- **WORK REQUIRED**:
Below are entries with pictures in them. Output exactly the lines starting at the line with "[00:08:02.68]" and ending at the line with "[00:08:05.18]", both included, but not the pictures.

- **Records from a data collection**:
# # #

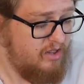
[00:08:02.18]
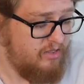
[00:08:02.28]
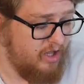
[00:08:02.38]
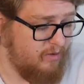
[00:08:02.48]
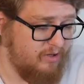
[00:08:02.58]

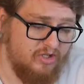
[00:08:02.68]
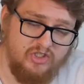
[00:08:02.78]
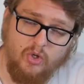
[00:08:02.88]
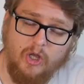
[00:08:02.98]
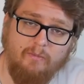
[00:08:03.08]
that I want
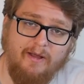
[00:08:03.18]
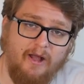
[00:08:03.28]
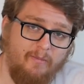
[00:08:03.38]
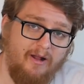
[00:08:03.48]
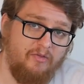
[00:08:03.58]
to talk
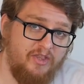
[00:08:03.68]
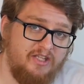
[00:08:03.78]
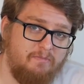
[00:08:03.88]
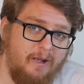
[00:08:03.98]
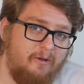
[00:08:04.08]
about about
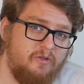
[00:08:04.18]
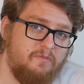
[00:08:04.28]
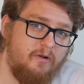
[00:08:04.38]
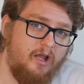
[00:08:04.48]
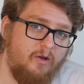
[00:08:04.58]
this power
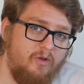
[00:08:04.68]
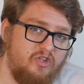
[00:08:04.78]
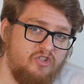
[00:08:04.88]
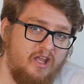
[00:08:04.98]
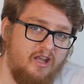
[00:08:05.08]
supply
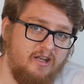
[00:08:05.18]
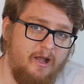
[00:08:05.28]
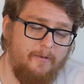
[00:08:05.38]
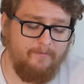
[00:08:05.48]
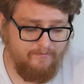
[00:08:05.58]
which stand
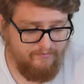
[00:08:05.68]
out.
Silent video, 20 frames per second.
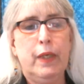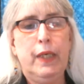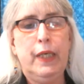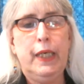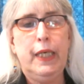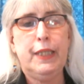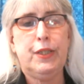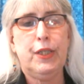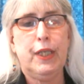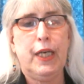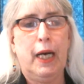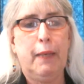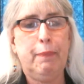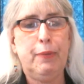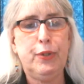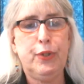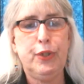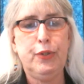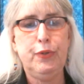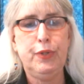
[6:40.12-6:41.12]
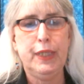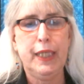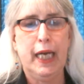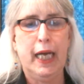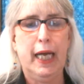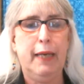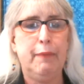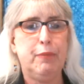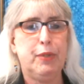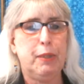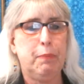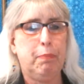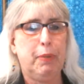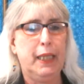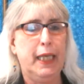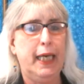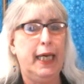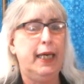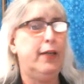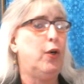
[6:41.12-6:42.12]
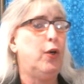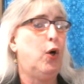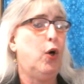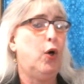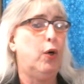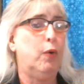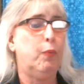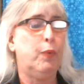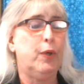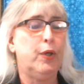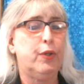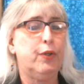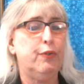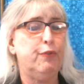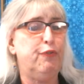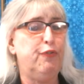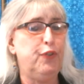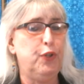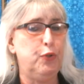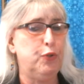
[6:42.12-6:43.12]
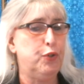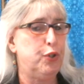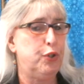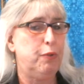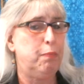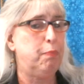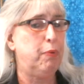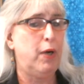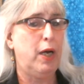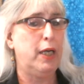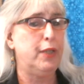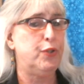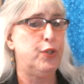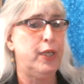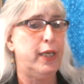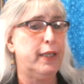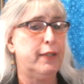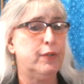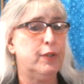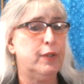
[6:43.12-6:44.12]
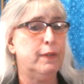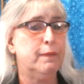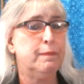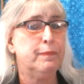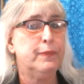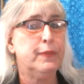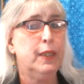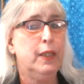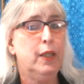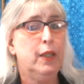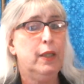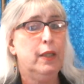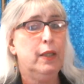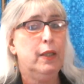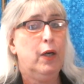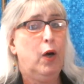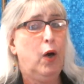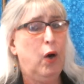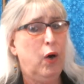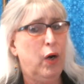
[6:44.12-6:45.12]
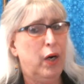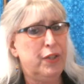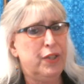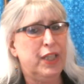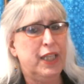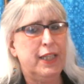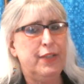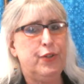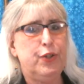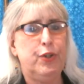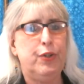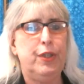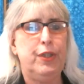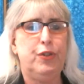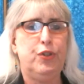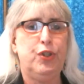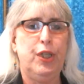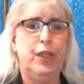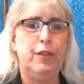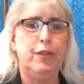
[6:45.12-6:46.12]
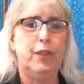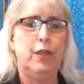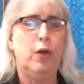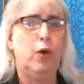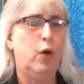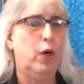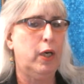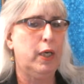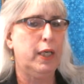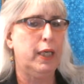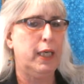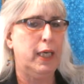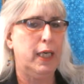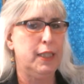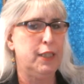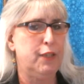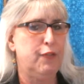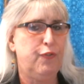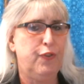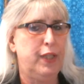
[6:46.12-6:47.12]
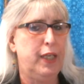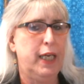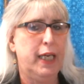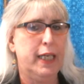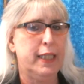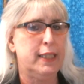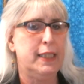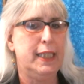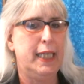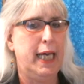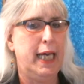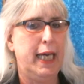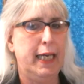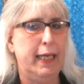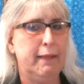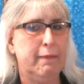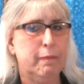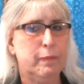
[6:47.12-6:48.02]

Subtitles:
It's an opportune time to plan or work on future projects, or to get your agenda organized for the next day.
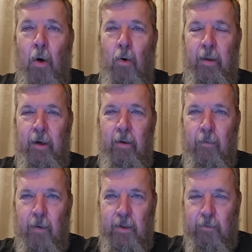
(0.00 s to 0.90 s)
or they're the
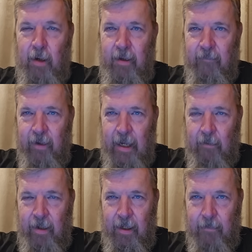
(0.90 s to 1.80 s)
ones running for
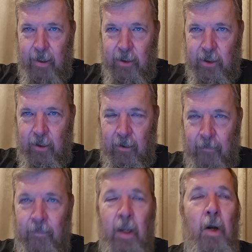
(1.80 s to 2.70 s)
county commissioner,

# # #

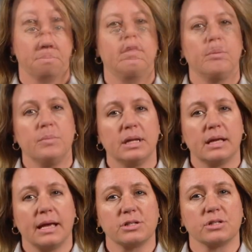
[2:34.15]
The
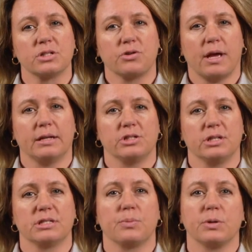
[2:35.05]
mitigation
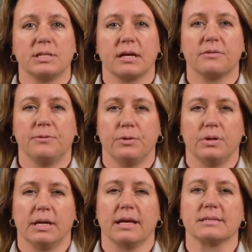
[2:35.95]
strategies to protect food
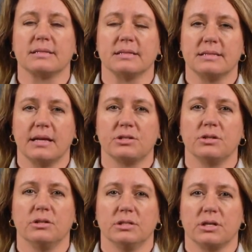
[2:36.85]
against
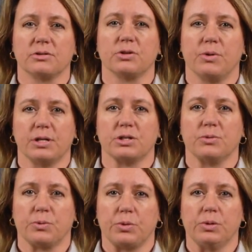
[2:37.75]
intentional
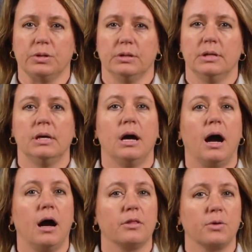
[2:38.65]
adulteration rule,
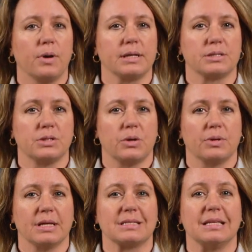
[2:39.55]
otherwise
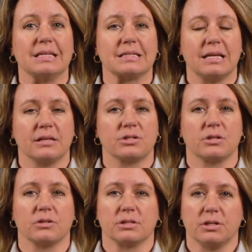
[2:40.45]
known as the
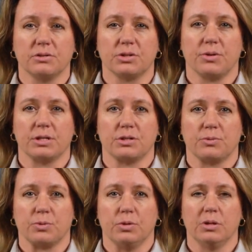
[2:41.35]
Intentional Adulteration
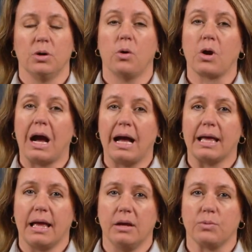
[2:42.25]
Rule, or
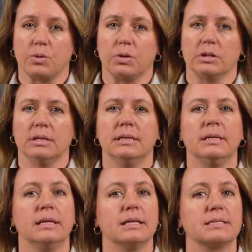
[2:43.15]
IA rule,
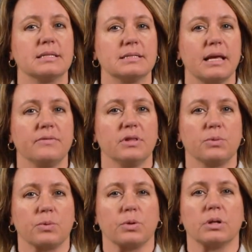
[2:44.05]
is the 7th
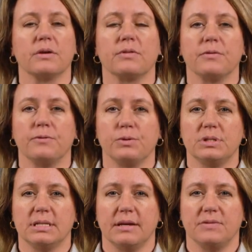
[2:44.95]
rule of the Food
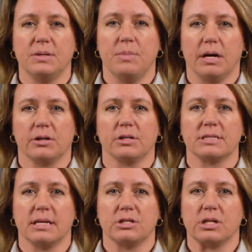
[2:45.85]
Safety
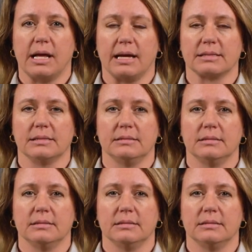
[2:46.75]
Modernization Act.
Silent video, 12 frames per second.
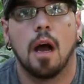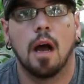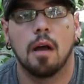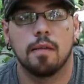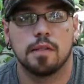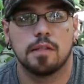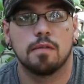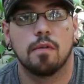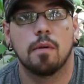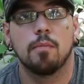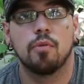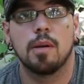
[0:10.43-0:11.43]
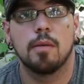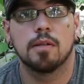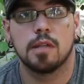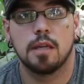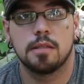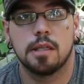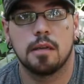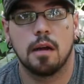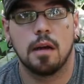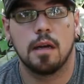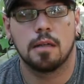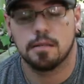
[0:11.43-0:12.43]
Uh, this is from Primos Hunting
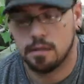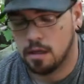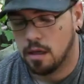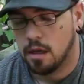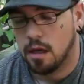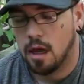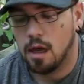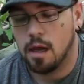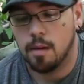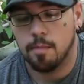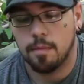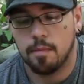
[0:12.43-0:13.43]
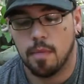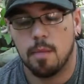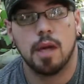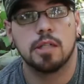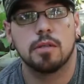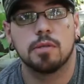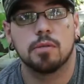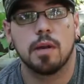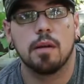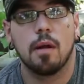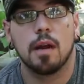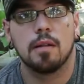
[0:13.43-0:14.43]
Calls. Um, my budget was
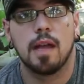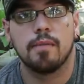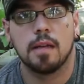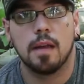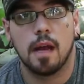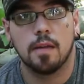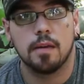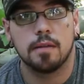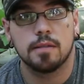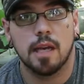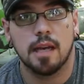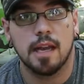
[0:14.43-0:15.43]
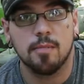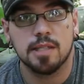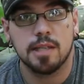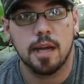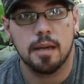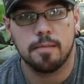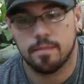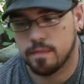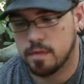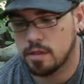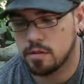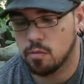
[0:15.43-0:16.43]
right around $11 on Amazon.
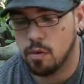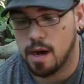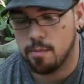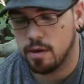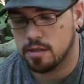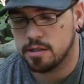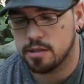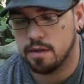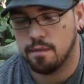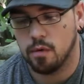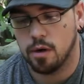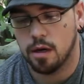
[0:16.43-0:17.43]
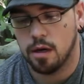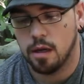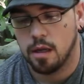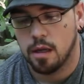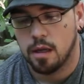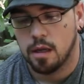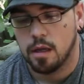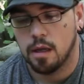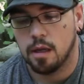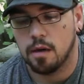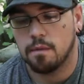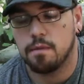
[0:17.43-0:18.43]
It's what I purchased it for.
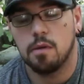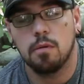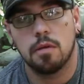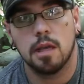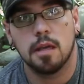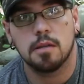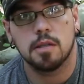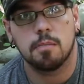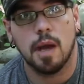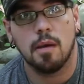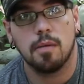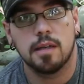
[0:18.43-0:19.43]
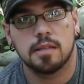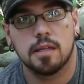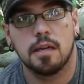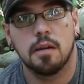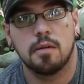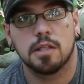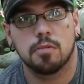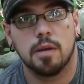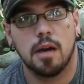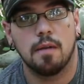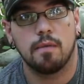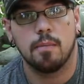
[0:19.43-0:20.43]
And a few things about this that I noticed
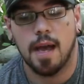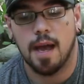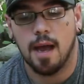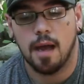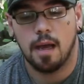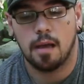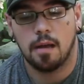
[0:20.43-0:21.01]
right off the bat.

# # #

- **RESULT OF THE TASK**:
[00:08:02.68]
[00:08:02.78]
[00:08:02.88]
[00:08:02.98]
[00:08:03.08]
that I want
[00:08:03.18]
[00:08:03.28]
[00:08:03.38]
[00:08:03.48]
[00:08:03.58]
to talk
[00:08:03.68]
[00:08:03.78]
[00:08:03.88]
[00:08:03.98]
[00:08:04.08]
about about
[00:08:04.18]
[00:08:04.28]
[00:08:04.38]
[00:08:04.48]
[00:08:04.58]
this power
[00:08:04.68]
[00:08:04.78]
[00:08:04.88]
[00:08:04.98]
[00:08:05.08]
supply
[00:08:05.18]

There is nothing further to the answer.